→ WORK ORDER: In the records below, find the line that contains "[0:04.99-0:05.09]" and the line that contains "[00:00:01.00]", then retype exactly those two lines and every line between them.

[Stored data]
=======
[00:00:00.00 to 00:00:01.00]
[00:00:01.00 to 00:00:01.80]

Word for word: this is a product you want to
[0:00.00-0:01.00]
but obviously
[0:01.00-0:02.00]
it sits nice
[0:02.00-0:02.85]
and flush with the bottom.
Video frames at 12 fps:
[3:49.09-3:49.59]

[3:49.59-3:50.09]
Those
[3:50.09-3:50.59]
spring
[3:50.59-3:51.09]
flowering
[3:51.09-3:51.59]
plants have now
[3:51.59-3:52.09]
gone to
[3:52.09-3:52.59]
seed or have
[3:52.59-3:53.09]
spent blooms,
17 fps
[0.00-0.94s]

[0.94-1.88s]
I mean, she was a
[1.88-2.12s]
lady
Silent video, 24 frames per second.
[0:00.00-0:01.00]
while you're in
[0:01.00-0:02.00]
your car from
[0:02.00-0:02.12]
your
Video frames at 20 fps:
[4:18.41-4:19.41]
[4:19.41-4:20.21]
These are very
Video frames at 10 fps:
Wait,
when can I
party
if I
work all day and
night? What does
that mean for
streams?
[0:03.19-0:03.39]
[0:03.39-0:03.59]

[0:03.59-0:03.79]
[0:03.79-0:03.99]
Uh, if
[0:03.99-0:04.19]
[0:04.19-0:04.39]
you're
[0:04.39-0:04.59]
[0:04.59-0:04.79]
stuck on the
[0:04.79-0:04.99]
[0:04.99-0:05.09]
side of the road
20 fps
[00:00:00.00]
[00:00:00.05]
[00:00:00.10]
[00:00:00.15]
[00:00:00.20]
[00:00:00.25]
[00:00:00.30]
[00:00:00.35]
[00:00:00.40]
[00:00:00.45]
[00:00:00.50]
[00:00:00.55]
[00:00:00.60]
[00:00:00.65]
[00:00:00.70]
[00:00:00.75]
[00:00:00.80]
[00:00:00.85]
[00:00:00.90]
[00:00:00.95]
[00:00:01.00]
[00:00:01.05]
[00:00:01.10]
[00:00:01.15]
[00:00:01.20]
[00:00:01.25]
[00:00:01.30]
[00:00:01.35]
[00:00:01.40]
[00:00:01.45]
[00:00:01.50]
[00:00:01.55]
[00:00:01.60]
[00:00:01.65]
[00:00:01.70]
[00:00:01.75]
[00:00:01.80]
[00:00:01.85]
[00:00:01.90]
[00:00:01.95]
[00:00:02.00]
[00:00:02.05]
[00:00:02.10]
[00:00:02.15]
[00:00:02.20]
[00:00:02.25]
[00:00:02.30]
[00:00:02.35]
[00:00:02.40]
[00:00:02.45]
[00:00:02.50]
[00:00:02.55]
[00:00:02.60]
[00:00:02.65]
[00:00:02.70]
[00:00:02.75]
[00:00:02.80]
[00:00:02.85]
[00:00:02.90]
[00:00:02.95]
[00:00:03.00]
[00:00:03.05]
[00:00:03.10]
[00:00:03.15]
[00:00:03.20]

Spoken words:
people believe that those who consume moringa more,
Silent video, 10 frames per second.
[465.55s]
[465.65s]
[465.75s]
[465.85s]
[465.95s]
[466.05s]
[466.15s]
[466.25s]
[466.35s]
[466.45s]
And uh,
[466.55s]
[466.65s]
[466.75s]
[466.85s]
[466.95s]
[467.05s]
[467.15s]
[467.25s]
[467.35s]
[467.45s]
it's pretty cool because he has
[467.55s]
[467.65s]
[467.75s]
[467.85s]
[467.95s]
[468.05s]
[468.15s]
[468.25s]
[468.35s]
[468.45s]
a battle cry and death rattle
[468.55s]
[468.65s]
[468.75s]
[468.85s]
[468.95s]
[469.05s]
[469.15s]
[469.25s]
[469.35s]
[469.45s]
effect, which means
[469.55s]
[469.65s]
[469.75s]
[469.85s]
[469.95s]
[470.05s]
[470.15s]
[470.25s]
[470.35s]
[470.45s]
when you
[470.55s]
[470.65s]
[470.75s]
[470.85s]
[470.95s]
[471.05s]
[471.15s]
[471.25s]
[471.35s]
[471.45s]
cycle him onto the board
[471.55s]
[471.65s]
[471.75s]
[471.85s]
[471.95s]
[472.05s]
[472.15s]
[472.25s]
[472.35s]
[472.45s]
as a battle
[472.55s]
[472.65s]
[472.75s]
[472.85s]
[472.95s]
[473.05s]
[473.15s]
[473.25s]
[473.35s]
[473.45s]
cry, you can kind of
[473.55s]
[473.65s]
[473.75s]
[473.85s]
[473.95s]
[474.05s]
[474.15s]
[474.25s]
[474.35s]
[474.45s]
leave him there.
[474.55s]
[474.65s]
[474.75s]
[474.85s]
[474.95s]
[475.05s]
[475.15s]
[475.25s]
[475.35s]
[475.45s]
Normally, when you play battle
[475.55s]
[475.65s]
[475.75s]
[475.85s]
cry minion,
=======
→ TASK RESPONSE:
[0:04.99-0:05.09]
side of the road
20 fps
[00:00:00.00]
[00:00:00.05]
[00:00:00.10]
[00:00:00.15]
[00:00:00.20]
[00:00:00.25]
[00:00:00.30]
[00:00:00.35]
[00:00:00.40]
[00:00:00.45]
[00:00:00.50]
[00:00:00.55]
[00:00:00.60]
[00:00:00.65]
[00:00:00.70]
[00:00:00.75]
[00:00:00.80]
[00:00:00.85]
[00:00:00.90]
[00:00:00.95]
[00:00:01.00]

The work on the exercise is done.